Ces ultimes barrières aux pleins pouvoirs de Donald Trump
Il est désormais le 45ème et le 47ème président des Etats-Unis. Pour son retour au pouvoir, Donald Trump peut se vanter d'avoir une majorité absolue au Congrès (l'équivalent du Parlement) et d'avoir une Cour suprême majoritairement conservatrice, donc favorable à son camp. Un scénario rêvé pour le locataire de la Maison Blanche, mais qui fait craindre un pouvoir très vertical et un contrôle total des institutions par le chef de l'Etat qui a exprimé sa détermination à mener sa politique à bien. "J'agirai à une vitesse et avec une force sans précédent" pour "régler chacune des crises auxquelles notre pays est confronté", a déclaré Donald Trump dimanche soir, la veille de son investiture, lors d'un meeting à Washington DC.
Il compte donner le ton dès son premier jour à la Maison Blanche en signant une centaine de décrets présidentiels, des "executive orders", selon son équipe. Ces textes n'ont pas valeur de lois, mais sont des directives adressées par le président des Etats-Unis aux fonctionnaires et aux agences gouvernementales pour gérer l'action publique, ce qui comprend l'armée, mais aussi d'autres institutions gérant l'éducation ou la santé. Parmi les mesures que Donald Trump veut faire appliquer : le lancement du "plus grand programme d'expulsions de l'histoire américaine" à l'encontre des migrants clandestins ; des taxes douanières contre le Mexique, le Canada ou la Chine ; la facilitation du forage et d'exploitation d'énergies fossiles ; ou encore l'accord de grâce présidentielle à des assaillants du Capitole en 2021.
Une majorité qui reste fragile au Congrès
Signer autant de décrets est "une façon de montrer que l'administration Trump est au travail et qu'elle sera efficace", explique la politologue spécialiste des Etats-Unis, Nicole Bacharan, au Parisien.
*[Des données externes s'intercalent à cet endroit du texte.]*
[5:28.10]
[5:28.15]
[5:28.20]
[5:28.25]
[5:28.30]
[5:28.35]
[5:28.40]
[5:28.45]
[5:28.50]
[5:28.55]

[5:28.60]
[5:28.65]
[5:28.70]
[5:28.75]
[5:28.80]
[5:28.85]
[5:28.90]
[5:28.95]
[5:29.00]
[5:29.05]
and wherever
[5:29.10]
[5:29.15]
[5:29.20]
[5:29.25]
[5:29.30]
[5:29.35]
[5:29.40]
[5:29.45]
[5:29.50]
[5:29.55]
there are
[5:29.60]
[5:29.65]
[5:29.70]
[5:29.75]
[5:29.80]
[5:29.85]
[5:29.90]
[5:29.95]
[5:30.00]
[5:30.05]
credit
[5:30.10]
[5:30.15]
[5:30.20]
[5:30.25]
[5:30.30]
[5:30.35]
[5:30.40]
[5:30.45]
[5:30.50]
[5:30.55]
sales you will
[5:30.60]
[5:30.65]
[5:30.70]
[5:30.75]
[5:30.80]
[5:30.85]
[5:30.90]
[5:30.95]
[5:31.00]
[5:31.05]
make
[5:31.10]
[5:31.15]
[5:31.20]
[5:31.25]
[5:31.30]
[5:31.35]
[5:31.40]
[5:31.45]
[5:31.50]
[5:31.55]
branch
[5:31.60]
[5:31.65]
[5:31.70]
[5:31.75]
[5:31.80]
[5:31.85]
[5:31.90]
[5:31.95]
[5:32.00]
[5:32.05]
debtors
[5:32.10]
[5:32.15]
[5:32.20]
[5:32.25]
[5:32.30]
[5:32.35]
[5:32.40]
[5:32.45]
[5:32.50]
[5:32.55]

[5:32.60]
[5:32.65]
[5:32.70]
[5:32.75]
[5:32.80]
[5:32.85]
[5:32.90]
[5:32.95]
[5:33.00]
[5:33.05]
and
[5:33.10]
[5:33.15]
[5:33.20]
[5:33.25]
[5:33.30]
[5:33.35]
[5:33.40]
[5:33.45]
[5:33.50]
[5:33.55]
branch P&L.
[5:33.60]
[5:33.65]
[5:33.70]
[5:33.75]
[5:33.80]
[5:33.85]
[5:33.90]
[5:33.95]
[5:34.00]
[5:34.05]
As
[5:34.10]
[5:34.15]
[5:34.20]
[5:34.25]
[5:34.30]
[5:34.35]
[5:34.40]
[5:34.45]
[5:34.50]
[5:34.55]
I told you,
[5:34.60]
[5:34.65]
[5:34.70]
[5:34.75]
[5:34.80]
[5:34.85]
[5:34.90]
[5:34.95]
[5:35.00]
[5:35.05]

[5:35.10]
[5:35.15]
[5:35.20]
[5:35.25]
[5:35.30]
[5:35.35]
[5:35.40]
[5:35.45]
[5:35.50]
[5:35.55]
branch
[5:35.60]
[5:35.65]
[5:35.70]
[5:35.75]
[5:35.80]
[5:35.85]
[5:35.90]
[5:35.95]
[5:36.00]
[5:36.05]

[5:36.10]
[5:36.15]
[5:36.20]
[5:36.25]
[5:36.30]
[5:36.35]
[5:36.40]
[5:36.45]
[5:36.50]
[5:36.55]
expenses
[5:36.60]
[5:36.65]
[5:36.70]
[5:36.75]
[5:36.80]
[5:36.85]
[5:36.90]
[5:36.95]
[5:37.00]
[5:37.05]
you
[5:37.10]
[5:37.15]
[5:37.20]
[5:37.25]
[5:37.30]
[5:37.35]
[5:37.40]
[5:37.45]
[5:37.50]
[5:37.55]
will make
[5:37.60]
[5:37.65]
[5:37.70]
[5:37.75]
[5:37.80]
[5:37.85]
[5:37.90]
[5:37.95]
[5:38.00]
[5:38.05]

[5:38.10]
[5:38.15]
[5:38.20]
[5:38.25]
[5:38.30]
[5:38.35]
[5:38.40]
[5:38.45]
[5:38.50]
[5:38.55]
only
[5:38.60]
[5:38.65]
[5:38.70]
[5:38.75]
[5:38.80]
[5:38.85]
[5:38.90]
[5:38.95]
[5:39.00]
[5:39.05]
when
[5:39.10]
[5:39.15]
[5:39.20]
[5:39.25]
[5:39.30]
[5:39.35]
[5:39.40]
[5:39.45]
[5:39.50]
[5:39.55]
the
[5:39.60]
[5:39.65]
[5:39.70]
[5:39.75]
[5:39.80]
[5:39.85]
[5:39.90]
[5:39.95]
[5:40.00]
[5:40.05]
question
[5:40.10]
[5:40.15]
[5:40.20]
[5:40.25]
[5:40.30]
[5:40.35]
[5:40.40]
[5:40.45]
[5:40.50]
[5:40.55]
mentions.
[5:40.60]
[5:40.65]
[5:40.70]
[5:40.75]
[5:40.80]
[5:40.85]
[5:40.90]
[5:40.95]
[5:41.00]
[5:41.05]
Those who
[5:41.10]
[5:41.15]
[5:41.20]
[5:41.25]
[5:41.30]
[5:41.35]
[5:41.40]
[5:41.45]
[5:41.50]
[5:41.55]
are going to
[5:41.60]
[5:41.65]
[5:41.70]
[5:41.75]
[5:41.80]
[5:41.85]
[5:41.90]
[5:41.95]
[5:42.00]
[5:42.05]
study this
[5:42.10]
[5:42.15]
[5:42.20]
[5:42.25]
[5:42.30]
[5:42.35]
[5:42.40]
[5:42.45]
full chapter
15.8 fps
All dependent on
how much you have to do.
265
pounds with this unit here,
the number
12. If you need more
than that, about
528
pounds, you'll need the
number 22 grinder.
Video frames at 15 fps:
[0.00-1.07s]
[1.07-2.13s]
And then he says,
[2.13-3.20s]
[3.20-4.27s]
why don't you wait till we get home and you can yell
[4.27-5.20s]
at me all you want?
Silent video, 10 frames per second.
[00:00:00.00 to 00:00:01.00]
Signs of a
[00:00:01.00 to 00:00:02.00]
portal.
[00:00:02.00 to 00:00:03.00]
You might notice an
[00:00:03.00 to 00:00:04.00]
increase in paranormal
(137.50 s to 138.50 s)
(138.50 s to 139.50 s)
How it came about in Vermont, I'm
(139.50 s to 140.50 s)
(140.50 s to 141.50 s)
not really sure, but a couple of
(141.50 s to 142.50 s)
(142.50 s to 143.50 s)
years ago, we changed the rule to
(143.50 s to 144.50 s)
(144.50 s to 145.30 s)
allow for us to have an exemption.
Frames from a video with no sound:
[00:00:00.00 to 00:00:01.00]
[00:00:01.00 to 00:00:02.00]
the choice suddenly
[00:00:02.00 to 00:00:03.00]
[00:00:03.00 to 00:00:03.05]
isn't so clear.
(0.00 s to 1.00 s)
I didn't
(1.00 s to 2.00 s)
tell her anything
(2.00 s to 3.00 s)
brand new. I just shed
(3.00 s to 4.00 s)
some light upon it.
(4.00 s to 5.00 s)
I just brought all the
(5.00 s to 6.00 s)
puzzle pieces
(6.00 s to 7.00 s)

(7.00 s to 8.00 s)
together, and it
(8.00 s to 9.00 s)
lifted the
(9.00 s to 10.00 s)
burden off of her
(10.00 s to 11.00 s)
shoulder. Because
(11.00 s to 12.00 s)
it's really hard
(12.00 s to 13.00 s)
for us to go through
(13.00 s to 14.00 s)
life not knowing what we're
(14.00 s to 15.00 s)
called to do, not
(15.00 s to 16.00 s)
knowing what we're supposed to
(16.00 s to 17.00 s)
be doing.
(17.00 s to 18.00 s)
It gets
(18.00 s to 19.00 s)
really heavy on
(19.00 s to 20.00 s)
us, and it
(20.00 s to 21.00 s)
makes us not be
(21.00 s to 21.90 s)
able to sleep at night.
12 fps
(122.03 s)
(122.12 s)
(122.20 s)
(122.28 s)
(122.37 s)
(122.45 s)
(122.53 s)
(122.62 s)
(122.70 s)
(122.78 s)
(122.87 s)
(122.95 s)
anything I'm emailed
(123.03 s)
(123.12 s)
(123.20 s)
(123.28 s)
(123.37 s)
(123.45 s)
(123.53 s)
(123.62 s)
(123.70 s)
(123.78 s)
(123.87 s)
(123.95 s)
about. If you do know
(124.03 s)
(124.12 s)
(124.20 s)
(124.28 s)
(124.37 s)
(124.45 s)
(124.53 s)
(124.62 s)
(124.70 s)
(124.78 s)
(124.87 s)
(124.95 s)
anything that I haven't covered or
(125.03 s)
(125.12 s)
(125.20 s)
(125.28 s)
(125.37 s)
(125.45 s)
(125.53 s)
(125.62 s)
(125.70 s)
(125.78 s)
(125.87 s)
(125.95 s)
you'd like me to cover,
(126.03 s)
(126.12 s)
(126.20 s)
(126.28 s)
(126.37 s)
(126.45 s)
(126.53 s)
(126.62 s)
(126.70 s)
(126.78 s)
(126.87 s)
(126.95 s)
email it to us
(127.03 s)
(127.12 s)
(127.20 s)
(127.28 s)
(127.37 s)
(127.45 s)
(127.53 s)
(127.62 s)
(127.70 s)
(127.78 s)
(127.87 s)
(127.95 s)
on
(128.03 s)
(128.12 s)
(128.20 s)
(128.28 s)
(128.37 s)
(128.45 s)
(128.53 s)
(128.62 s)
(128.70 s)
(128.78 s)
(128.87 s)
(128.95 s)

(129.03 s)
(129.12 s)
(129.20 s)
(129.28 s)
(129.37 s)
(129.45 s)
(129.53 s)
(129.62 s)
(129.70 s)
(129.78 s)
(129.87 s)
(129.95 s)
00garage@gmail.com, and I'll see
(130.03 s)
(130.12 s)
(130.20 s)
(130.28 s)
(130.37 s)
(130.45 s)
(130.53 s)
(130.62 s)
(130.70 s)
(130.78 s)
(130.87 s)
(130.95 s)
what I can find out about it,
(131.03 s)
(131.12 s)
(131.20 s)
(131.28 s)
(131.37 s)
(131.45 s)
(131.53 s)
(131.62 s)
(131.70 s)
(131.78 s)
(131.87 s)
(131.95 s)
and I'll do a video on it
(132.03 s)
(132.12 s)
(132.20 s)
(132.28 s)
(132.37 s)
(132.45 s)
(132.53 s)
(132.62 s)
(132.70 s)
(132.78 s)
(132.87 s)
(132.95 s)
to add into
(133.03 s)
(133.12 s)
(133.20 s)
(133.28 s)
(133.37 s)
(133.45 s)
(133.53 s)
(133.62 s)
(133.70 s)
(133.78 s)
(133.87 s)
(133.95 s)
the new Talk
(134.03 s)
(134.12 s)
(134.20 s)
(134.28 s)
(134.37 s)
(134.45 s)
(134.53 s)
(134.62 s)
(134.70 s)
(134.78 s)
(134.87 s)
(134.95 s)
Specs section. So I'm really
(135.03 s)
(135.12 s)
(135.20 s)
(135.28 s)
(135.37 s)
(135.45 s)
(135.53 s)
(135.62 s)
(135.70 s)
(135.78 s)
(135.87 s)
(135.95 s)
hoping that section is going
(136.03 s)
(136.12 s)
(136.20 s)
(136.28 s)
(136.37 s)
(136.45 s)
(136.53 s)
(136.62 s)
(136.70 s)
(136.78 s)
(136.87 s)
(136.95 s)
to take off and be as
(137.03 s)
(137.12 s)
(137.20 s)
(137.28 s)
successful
Mais pour Alexis Pichard, chercheur associé au Centre de recherches anglophones de l'université Paris Nanterre interrogé par BFMTV, cette hyperactivité de Donald Trump lors de son premier jour est la preuve que le président élu rencontrera quelques difficultés législatives malgré sa majorité au Congrès.
"Il ne pourra pas faire tant de choses que ça d'un point de vue législatif. À la Chambre des représentants, il n'a que cinq voix d'avance", rappelle le spécialiste. Le camp républicain dispose de 220 élus contre 215 pour les démocrates, quand la majorité est fixée à 218 voix. Une avance qui peut donc être renversée avec seulement quelques voix. Quant au Sénat, le républicain peut s'appuyer sur 53 élus parmi les 100 sénateurs. "Il n'a pas la supermajorité de 60 voix nécessaire pour faire adopter certains textes", ajoute Alexis Pichard. D'autant que le chef de file des républicains au Sénat n'est pas un trumpiste et pourrait se désolidariser de certaines mesures. Si Donald Trump a un avantage certain au Congrès, il semble rester quelques garde-fous. A noter que cette majorité pourrait être confirmée ou renversée lors des élections de mi-mandat prévues en 2026.
Les limites de la Constitution
Plus que la composition du Congrès, majoritairement rouge et donc favorable au président élu, ce sont les textes législatifs qui pourraient servir de garde-fous, notamment pour les nombreux décrets présidentiels annoncés. Les "executive orders" peuvent porter sur tous les sujets, mais ont pour obligation de respecter les lois préexistantes. Elles doivent également respecter la Constitution. "Puisque le président est chargé de faire appliquer les lois, il ne peut pas prendre de mesure qui aille à l'encontre de celles-ci", rappelle Nicole Bacharan. Cette Constitution s'oppose déjà comme un obstacle à un projet de Donald Trump : la suppression du droit du sol, lequel est protégé par le 14ème amendement.
Et si Donald Trump envisageait de modifier la Constitution ? C'est une possibilité, mais cette manœuvre serait difficile à mener à bien, malgré une majorité législative. L'article 5 du texte fondamental précise les conditions de sa modification : soit les deux tiers du Congrès, soit les deux tiers des Etats doivent proposer un ou des amendements qui doivent ensuite être ratifiés par les législatures des trois-quarts des Etats-Unis pour remplacer ou s'ajouter au texte suprême. Or, sur les 50 Etats américains, 27 sont dirigés par des gouverneurs républicains : une courte majorité loin d'assurer le soutien des trois-quarts des Etats.